さて、兄に訴えるには、なにか傷つけられた証を見せねばならない。スールパナカは、ラーマ王子にしつこく言い寄り、押し倒され、次に斬りつけられ、しまいに弓を射かけられます。ニヤリとして弓を抜き、兄のもとへ帰るスールパナカ。森で、私にこんな仕打ちをした男がいる、とキズを見せます。

尊大な態度で話を聞くラーヴァナ。それが、美姫シータの話を聞かされた途端、表情が変わります。そんな美しい姫なら手元に欲しい、それが妹の復讐になるなら行って彼女を奪ってこよう、という話に。

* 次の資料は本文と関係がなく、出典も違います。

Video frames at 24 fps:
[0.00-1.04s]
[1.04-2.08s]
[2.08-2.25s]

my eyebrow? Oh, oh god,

当然、シータを奪われたラーマ王子は、取り返しに来るだろう、兄と戦いになるだろう…

スールパナカは必死で兄に訴え、哀れを誘う目付きで懇願…しつつ、ベールの影でしたり顔…ベールをめくると懇願…ベールをかけるとニヤリ…ここ、さりげないうごきで後ずさりつつ、右腕ひとつでベールの動きをしつつ、スールパナカの打算を表現するダクシナ…ゾゾゾッとくるシーンでした。

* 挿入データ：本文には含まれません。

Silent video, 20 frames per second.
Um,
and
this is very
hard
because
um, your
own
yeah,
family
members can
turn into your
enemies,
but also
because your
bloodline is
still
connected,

かくして、兄はラーマ王子を探しに行き、ラーマ王子に殺される…そう、殺された私の夫とともに葬られるのよ…これがいいわ、こうしよう、まずはラーマ王子に近づいて、全てはこれからよ…と森の中、ラーマ王子へ向かって、不敵なまなざしで歩み去るスールパナカで、幕…

全ては森の中での回顧と妄想、ここからのお話は、みなさんラーマーヤナでご存知ですね、という、全身鳥肌が立つような幕切れでした。

振り付けは、ダクシナ本人、ラーマ先生監修。実は3ヶ月前に題材を与えられ、自分でリサーチを行い、舞台を組み立て、演じたという今日の演目*。ダクシナは「ほかのみんなは良い人なのに、私だけ悪人なの」なんて話してましたが、ちゃんと筋の通った物語で、感情があふれていて、決して悪い人ではなかったダクシナ版スールパナカ。お見事でした。


今回は、伴奏が生演奏。ラーマ先生がNattuvangamという小さな鐘を打ち合わせながらダンスのリズムを導入する伴奏で参加していました。